Steve Pittman harnesses the power of ‘We’

Steve Pittman, managing partner, Bruner-Cox LLP

Steve Pittman had some definite ideas that he wanted to launch as the new managing partner of accounting firm, Bruner-Cox LLP. In fact, he had been working on them for quite a few months before he became managing partner last year, and he felt they would differentiate the firm from the competition by using a simple catchphrase ― “We.”
“That’s the collaborative culture within our organization, and part of that collaborative dynamic is the relationship we have with our clients. We are working together, and we are extremely effective,” Pittman says.
The feedback, in a word, has been positive.
“The response from our associates has been outstanding,” he says. “The response from our clients has been outstanding.”
Smart Business talked with Pittman about incorporating the message of “We” to a firm’s mission.
How do you decide if your brand needs polishing?
This was something I had been working on with the partners. I think it’s one of those things where you look and say, ‘OK, we’ve got a great organization. We have great people. We’ve been able to be really effective even during the tumultuous economic environment we’ve been in. So what are we doing that we can do better?’ We felt like it was finding a message ― the brand, if you will ― that we could all recognize, all feel good about and talk to our clients about.
It’s not that just the leader can drive the vision; the whole organization has to drive it.
Think of the late Steve Jobs as an example. If you talk about visionaries, he had a vision. He drove that vision. He wasn’t actually building the products, he wasn’t building the retail stores, but he had visions of what Apple was going to be. He constantly reminded people, ‘This is what we are. This is what we what we do. Nothing less than that.’
How do you get your organization to buy into your approach?
Over time, you build up your reputation as an organization, as having quality people who are excellent, who have high integrity, who have this concept of collaboration. Be sure that every person in your organization never deviates from that. If you do have people who aren’t consistent with your culture, they should not be with your firm.
You want clients to always feel like that whoever they are working with from your organization, they will get to know him or her because that person is most interested in them. First of all, they’re highly intelligent, they’re well-trained, they’re focused and they have all the professional attributes that you want in a service provider but also they get the relationship concept. They get the collaborative dynamic concept.
A culture has a life of its own. If you feed it well, if you nurture it, then it takes care of deviations because as a group, you are making sure that you all stay focused, you all stay disciplined. You don’t let variability occur.
How do you control variability?
If you hire interns, that’s an excellent opportunity to evaluate people.
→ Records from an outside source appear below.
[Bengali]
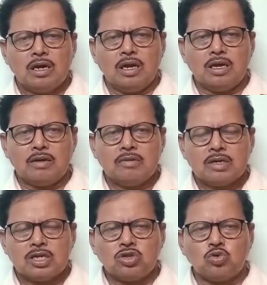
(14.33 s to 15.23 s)
হ্যাঁ
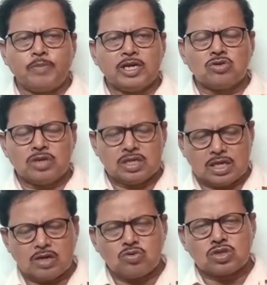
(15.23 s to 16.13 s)
কিন্তু উপায় তো নেই
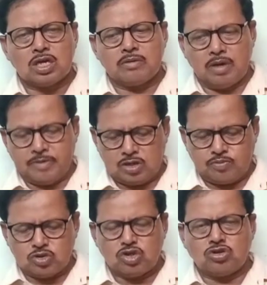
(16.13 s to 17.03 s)
তাকে করতেই হবে আমরা তো
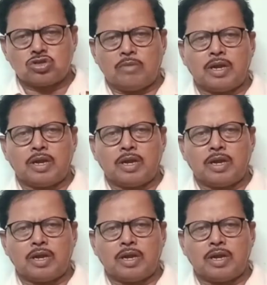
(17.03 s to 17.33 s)
প্রতিনিয়তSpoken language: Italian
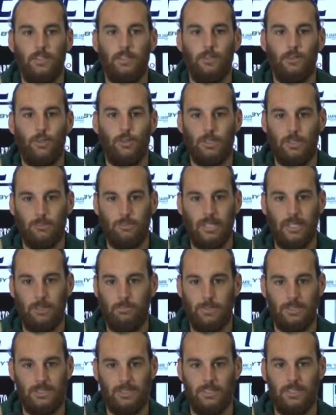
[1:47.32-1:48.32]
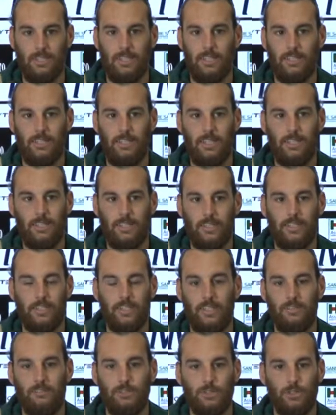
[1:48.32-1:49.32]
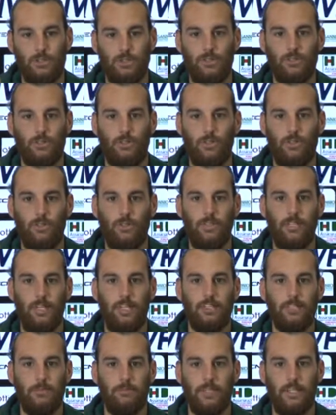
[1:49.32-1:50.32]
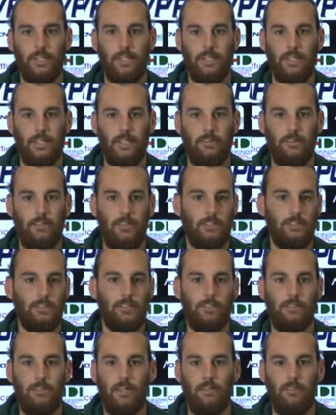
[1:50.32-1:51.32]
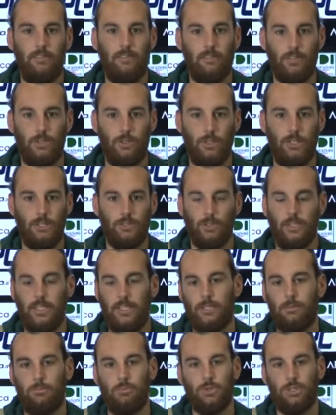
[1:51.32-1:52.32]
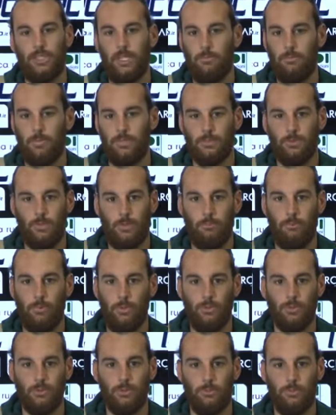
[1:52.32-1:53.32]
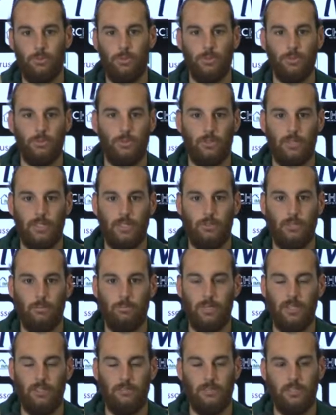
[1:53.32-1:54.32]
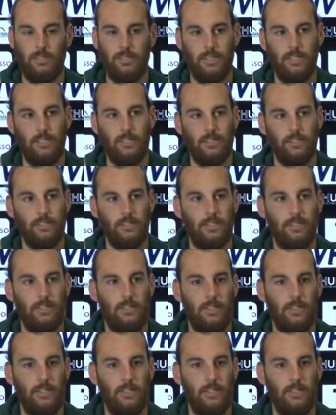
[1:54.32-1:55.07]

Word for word: un'ottima capacità tecnica e visione di gioco, gli altri magari avevano una giocata più semplice, un appoggio piuttosto che una pala filtrante.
Whether or not you are recruiting somebody young into the profession, or someone who’s lateral, spend a lot of time making sure that they understand your culture, making sure they are going to fit in and constantly monitor that and make sure they understand that the culture is the most important thing you have.
But you don’t want to discourage independent thinking because a key value should be innovation ― innovation within the culture. Here’s an excellent example: 90 percent of the competition may look at an issue one way and one of your people looks at it a different way, which is a tremendous value-added feature for the client. So that’s the idea; you always have to be thinking. You always can’t just fix up something on its face value. You have to say, ‘OK, how can we look at this in a way that it can add value to our client?’
Company facts:
City: Akron
Founded: 1925
Size: About 105 employees
Pittman on maintaining a culture: Culture is self-managing … if it is working the way it should. The key is having people who get it and understand it, and they feel good about being in that environment. That’s what you need to do best.